As the clerk handed us the bags with our goodies — a classic double chocolate brownie for me and key lime pie for Clara — Linda and Carole came up to us.
“Since you weren’t coming over to say hello, we came to you,” Linda said.
Clara indicated our outfits. “We just finished yoga. We’d bring down the tone of your distinguished group.”
“A few out-of-towners stayed over, so we’re wringing as much fun out of this time as possible,” Linda said.
It struck me that they could answer one question for us. “Did you all know about the twenty-year group’s picnic scheduled for Sunday? The people at your reunion, I mean.”
“Oh, yes. We all knew about it. Most of the twenty-year classes have one. The youngest alums party hard all Saturday night and the older ones aren’t about to climb that hill.”
So, Lovell Zelig almost certainly knew of the picnic plan, even before Josepha urged him to attend.

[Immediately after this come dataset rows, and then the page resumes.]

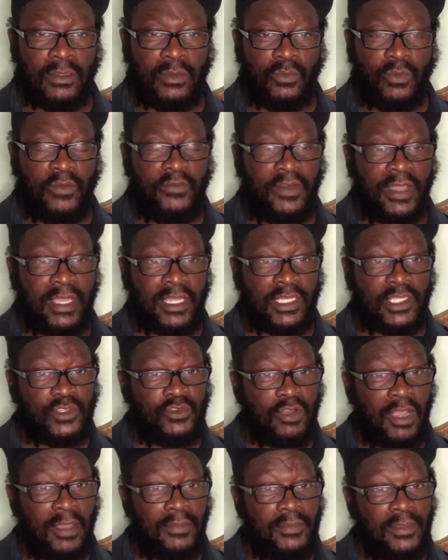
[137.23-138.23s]
we find a
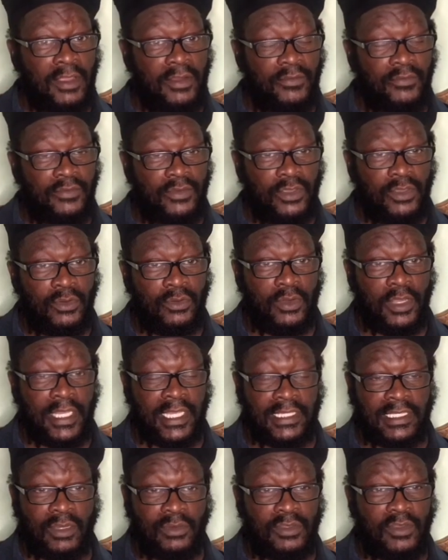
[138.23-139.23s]
tribe there for you.
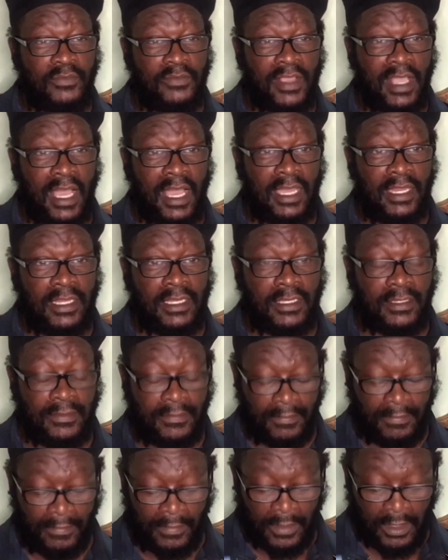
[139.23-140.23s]
It is out of Ghana.
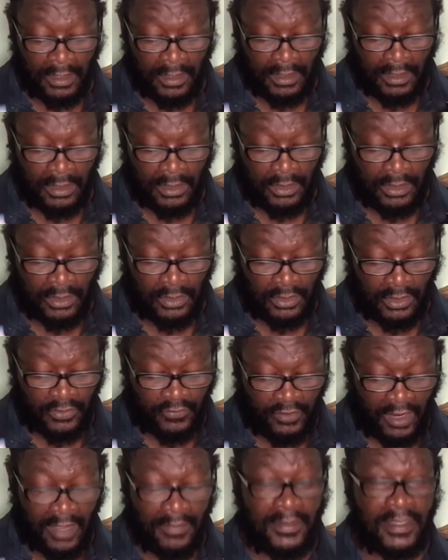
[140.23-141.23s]
The
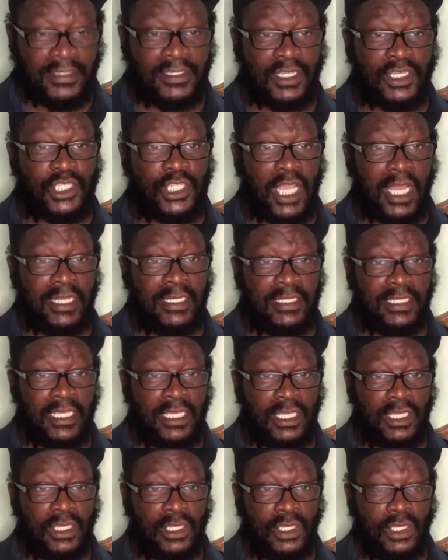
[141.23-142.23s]
tribe is
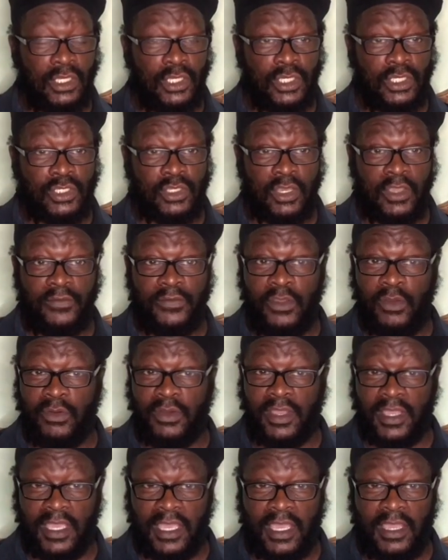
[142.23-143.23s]
Ashanti. So if you
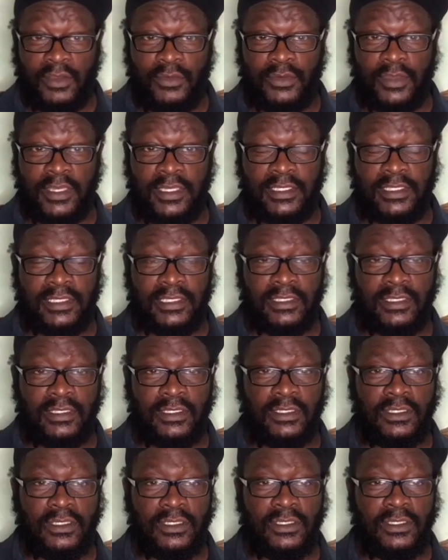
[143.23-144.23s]
are Aries,
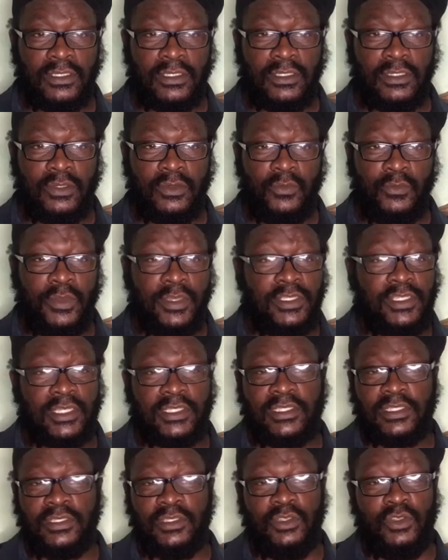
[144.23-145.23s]
we
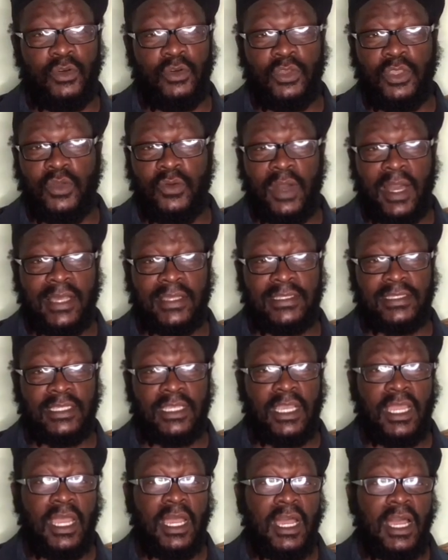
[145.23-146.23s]
just know you as
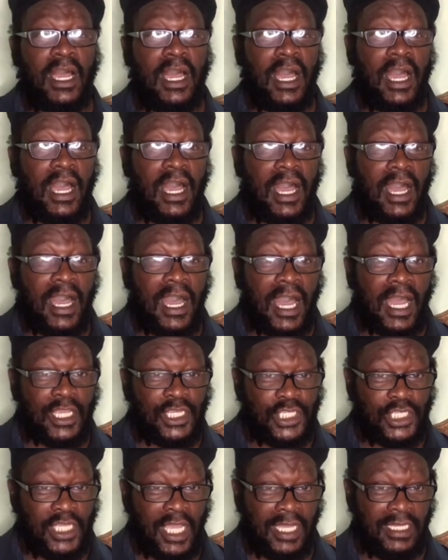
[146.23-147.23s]

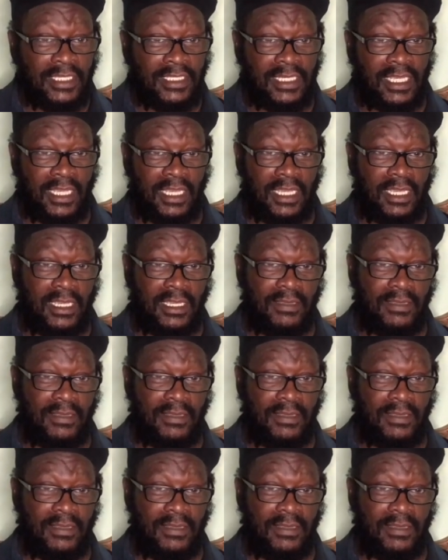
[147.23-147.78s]
Ashanti.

On the other hand, would knowing the picnic would be held on Senior Hill make him — or anyone else — more or less likely to commit a murder there?
I suppose that depended. Want the body found quickly or prefer it stay hidden longer?
My head began to throb. Possibly from lack of sugar.
“Almost decided I would climb Senior Hill because that girl running your reunion—” Carole nodded to Clara. “—was so obnoxious.”
“Debi Norris? What did she do?”
“That’s her. Made a big deal about proclaiming to one and all at the joint meeting of reunion committees to iron out any little conflicts that the hill picnic area was hers all hers and nobody better mess with it.”
The women gave simultaneous tongue clicks.
My thoughts from Saturday night about blinders lifting with these longer-term alums returned. They certainly saw through Debi.
As for their fellow classmates, it seemed another layer was removed when people connected person to person, without regard to the overblown superficiality of their teens or even the practical realities of their next few decades. They saw each other as people … perhaps with a generous bit of a soft focus.
While I mused on blinders, the conversation traveled.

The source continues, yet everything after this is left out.